▸ Work task
Would you repeat the entries below exactly and omit the pictures?

▸ Supplied material
______
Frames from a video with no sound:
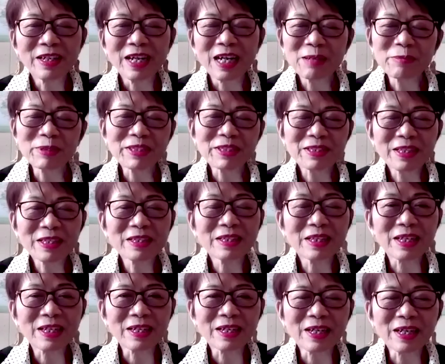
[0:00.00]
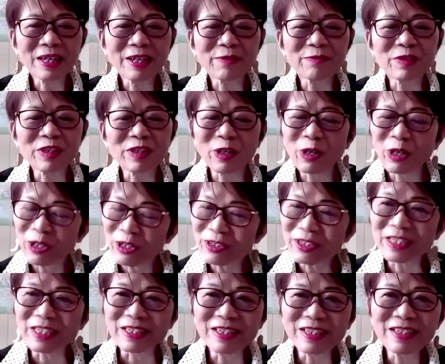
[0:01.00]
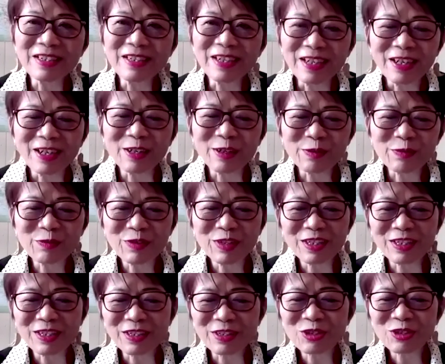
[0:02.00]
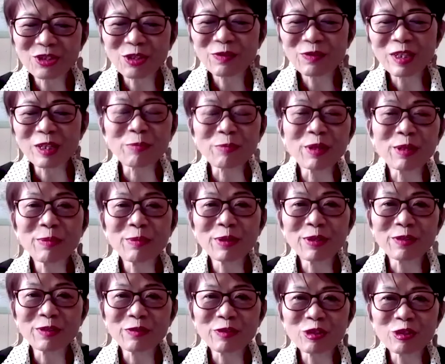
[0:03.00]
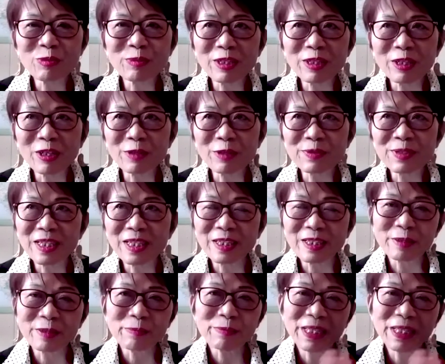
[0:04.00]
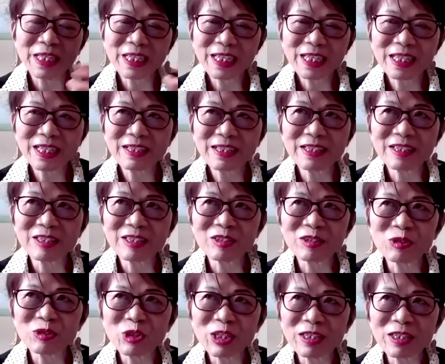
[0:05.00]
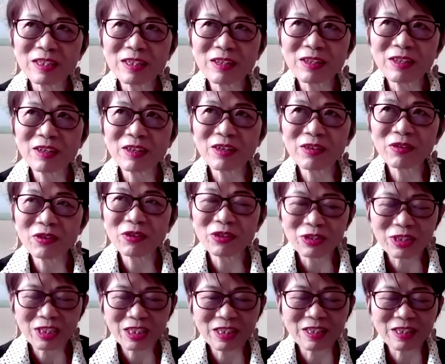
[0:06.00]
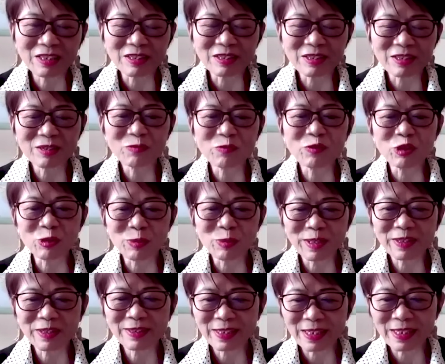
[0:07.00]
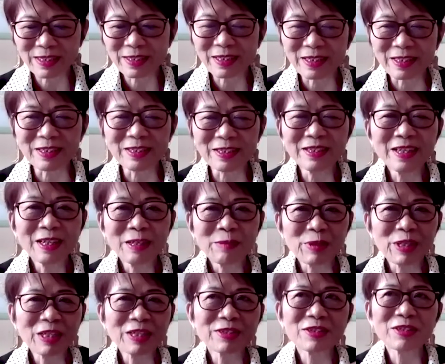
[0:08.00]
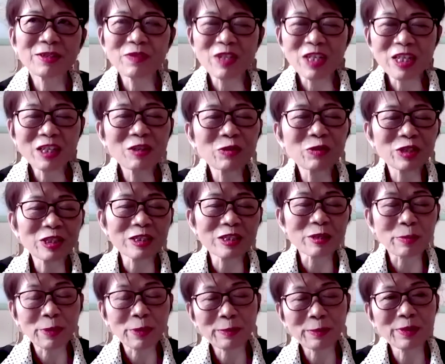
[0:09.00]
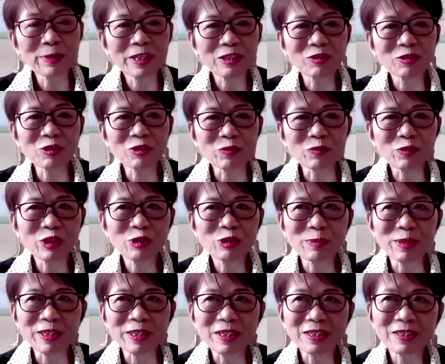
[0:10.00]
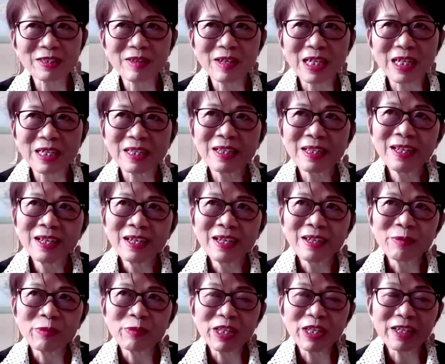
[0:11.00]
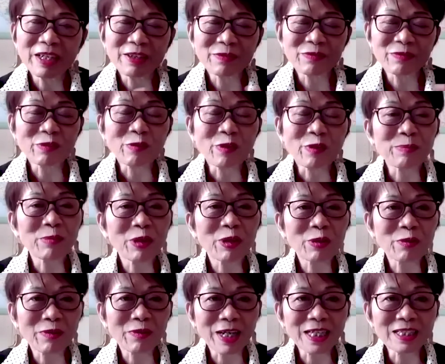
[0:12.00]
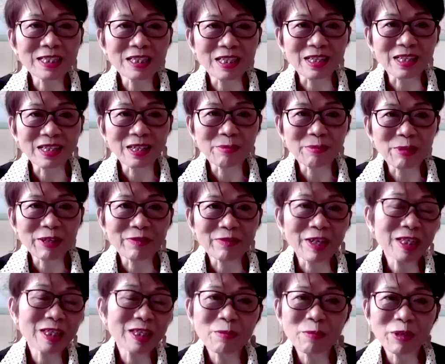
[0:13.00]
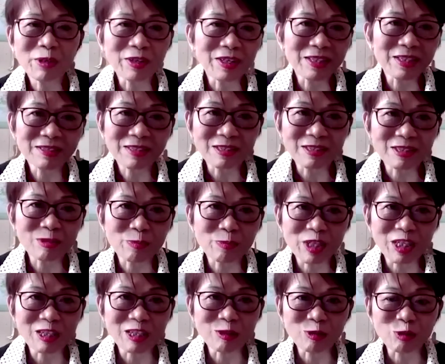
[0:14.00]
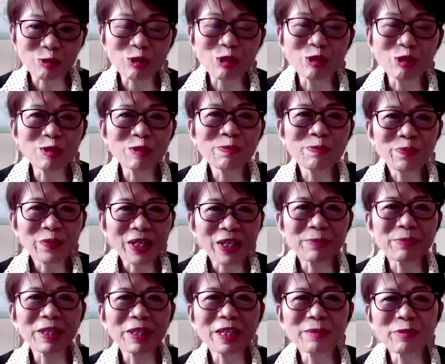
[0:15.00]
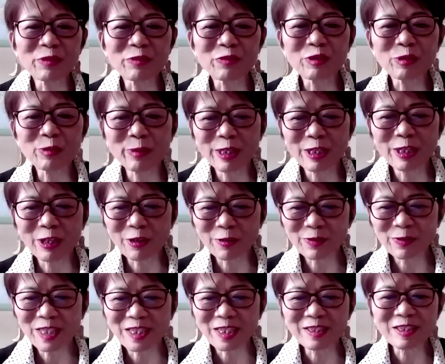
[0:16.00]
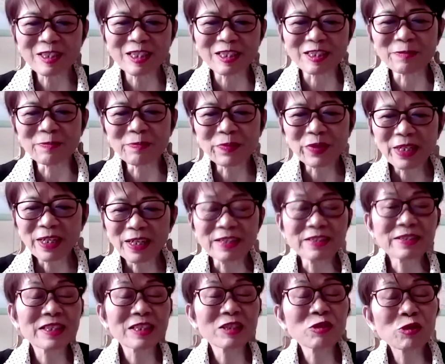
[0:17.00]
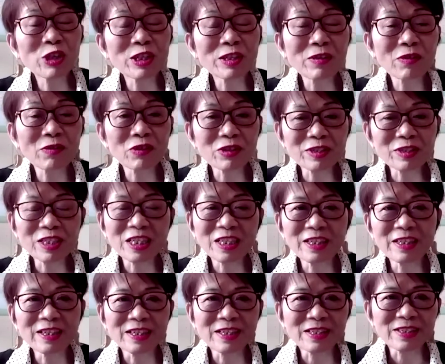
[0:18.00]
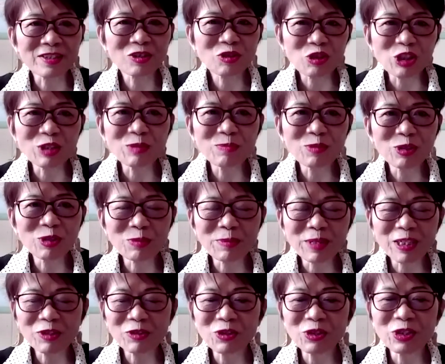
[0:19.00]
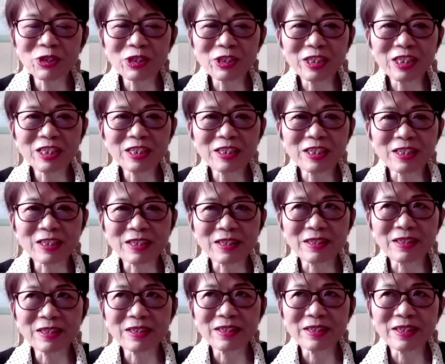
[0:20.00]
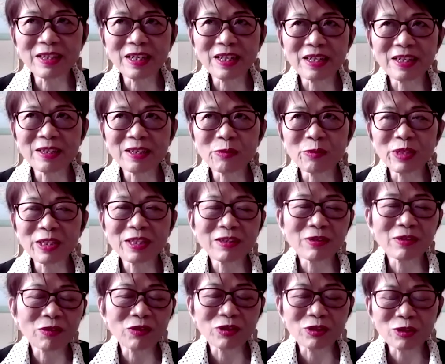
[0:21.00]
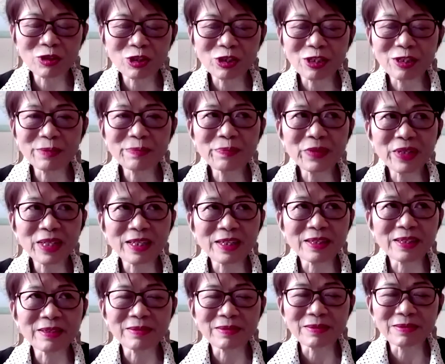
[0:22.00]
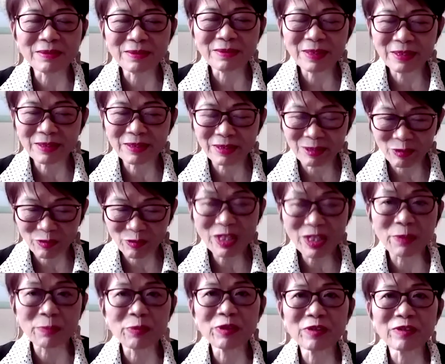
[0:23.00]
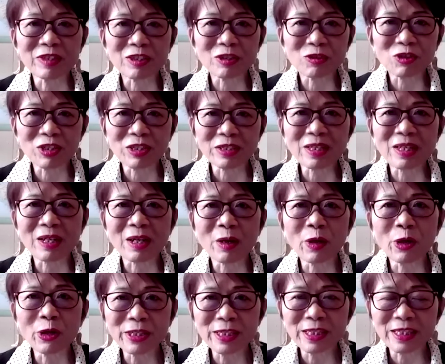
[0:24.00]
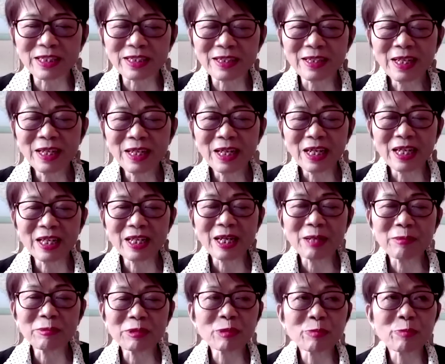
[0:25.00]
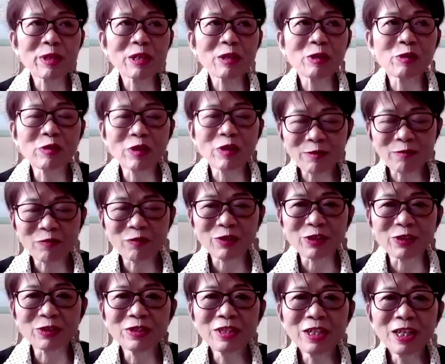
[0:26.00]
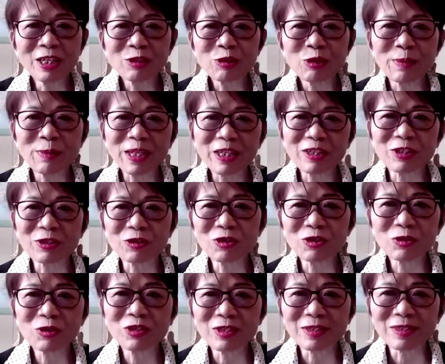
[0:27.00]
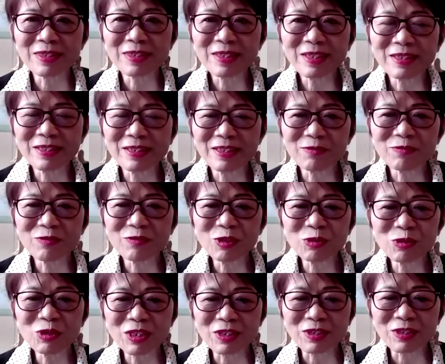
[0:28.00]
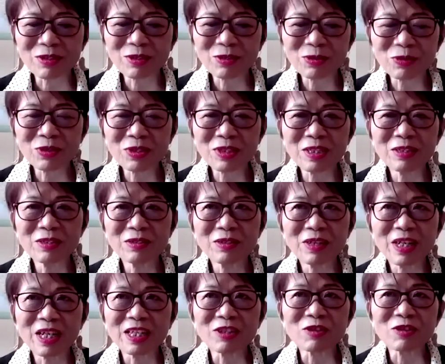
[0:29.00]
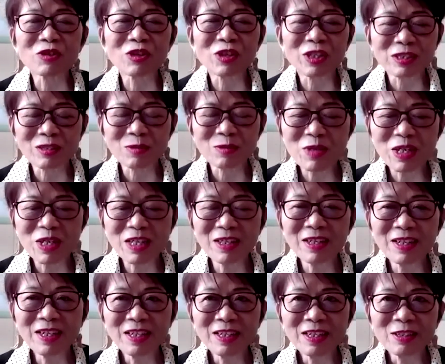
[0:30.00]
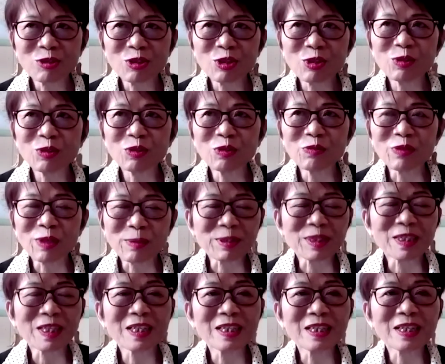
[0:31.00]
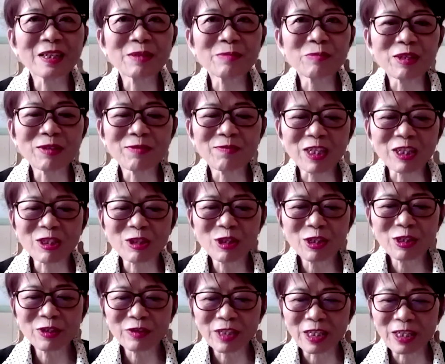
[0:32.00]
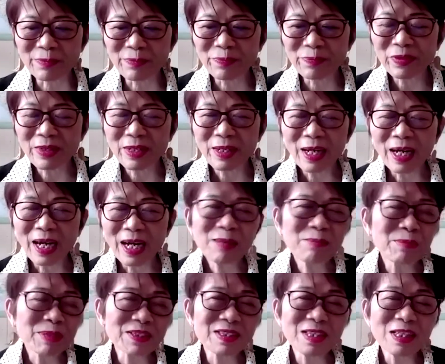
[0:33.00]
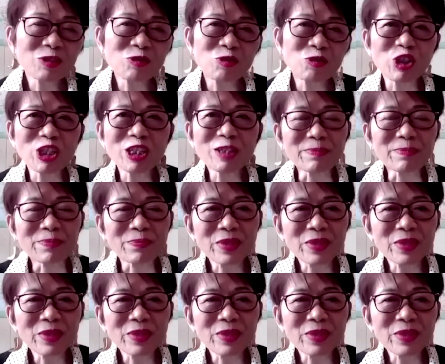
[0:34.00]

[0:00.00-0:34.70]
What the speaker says: I must say that I have the honor of serving the people of Richmond North Center. Beginning in 2013 is Richmond Center. Because of the increase in the population in Richmond, that's why we have one more riding, and my riding more or less is split into two. I become a Richmond North Center. Since 2013, as Jim, you mentioned earlier, that I won the third term, and it is really a privilege and an honor. And I must be grateful to my constituents and the voters who still entrust me to represent them in Victoria. I must say, Jim,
______
▸ Exercise response
Frames from a video with no sound:
[0:00.00]
[0:01.00]
[0:02.00]
[0:03.00]
[0:04.00]
[0:05.00]
[0:06.00]
[0:07.00]
[0:08.00]
[0:09.00]
[0:10.00]
[0:11.00]
[0:12.00]
[0:13.00]
[0:14.00]
[0:15.00]
[0:16.00]
[0:17.00]
[0:18.00]
[0:19.00]
[0:20.00]
[0:21.00]
[0:22.00]
[0:23.00]
[0:24.00]
[0:25.00]
[0:26.00]
[0:27.00]
[0:28.00]
[0:29.00]
[0:30.00]
[0:31.00]
[0:32.00]
[0:33.00]
[0:34.00]

[0:00.00-0:34.70]
What the speaker says: I must say that I have the honor of serving the people of Richmond North Center. Beginning in 2013 is Richmond Center. Because of the increase in the population in Richmond, that's why we have one more riding, and my riding more or less is split into two. I become a Richmond North Center. Since 2013, as Jim, you mentioned earlier, that I won the third term, and it is really a privilege and an honor. And I must be grateful to my constituents and the voters who still entrust me to represent them in Victoria. I must say, Jim,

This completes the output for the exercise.